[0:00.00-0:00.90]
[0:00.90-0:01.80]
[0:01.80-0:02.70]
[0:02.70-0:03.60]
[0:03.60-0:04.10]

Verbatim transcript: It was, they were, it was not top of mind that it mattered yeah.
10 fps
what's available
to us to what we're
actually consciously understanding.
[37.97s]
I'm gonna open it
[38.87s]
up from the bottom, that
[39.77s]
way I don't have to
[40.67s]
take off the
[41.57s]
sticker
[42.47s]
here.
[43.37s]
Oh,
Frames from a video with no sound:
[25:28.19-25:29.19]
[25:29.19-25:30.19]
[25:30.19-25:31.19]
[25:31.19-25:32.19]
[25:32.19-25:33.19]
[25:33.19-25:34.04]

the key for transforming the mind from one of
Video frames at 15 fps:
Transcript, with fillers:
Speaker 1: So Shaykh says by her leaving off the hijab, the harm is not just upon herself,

YOUR TASK: The material above must be returned word for word, complete.

RESULT OF THE TASK:
[0:00.00-0:00.90]
[0:00.90-0:01.80]
[0:01.80-0:02.70]
[0:02.70-0:03.60]
[0:03.60-0:04.10]

Verbatim transcript: It was, they were, it was not top of mind that it mattered yeah.
10 fps
what's available
to us to what we're
actually consciously understanding.
[37.97s]
I'm gonna open it
[38.87s]
up from the bottom, that
[39.77s]
way I don't have to
[40.67s]
take off the
[41.57s]
sticker
[42.47s]
here.
[43.37s]
Oh,
Frames from a video with no sound:
[25:28.19-25:29.19]
[25:29.19-25:30.19]
[25:30.19-25:31.19]
[25:31.19-25:32.19]
[25:32.19-25:33.19]
[25:33.19-25:34.04]

the key for transforming the mind from one of
Video frames at 15 fps:
Transcript, with fillers:
Speaker 1: So Shaykh says by her leaving off the hijab, the harm is not just upon herself,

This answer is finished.